* _What is expected_: Apart from the pictures, please restate every entry below exactly.

* _Data_:

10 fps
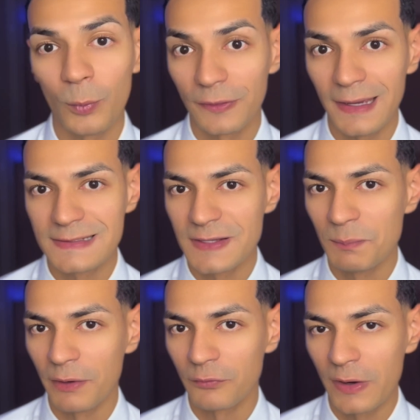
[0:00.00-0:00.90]
With that
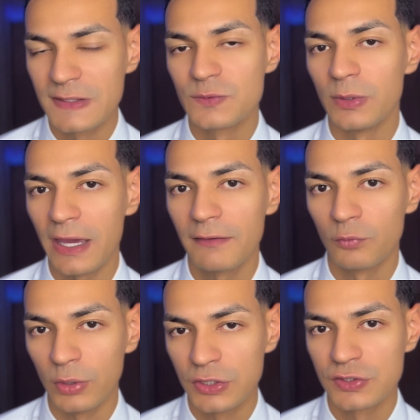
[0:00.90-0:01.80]
said, my friends, we
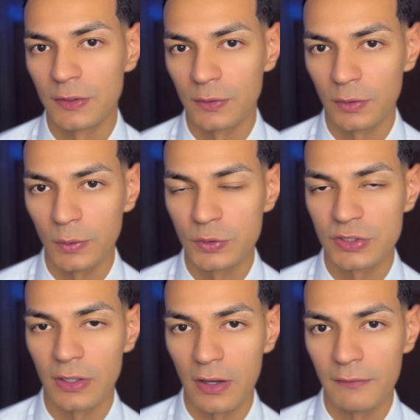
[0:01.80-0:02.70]
have reached the
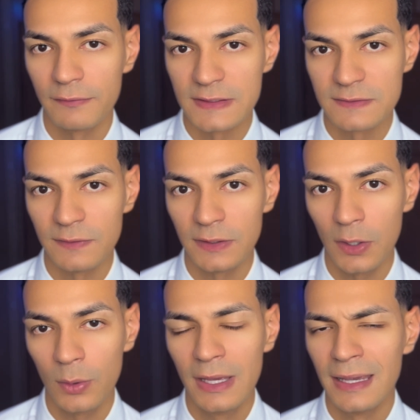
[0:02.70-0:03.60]
conclusion of this
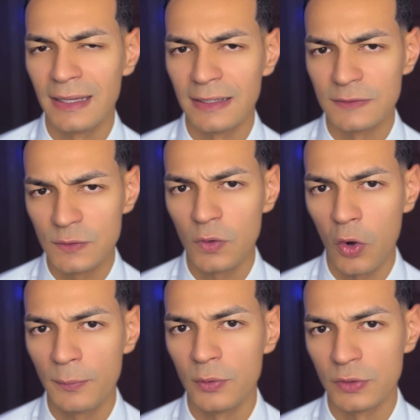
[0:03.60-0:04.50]
video, and I do
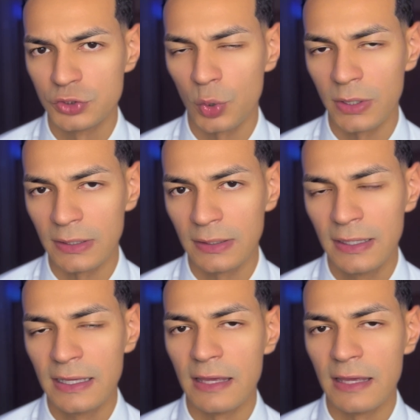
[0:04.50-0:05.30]
hope you enjoyed it.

* _Written solution_:
10 fps
[0:00.00-0:00.90]
With that
[0:00.90-0:01.80]
said, my friends, we
[0:01.80-0:02.70]
have reached the
[0:02.70-0:03.60]
conclusion of this
[0:03.60-0:04.50]
video, and I do
[0:04.50-0:05.30]
hope you enjoyed it.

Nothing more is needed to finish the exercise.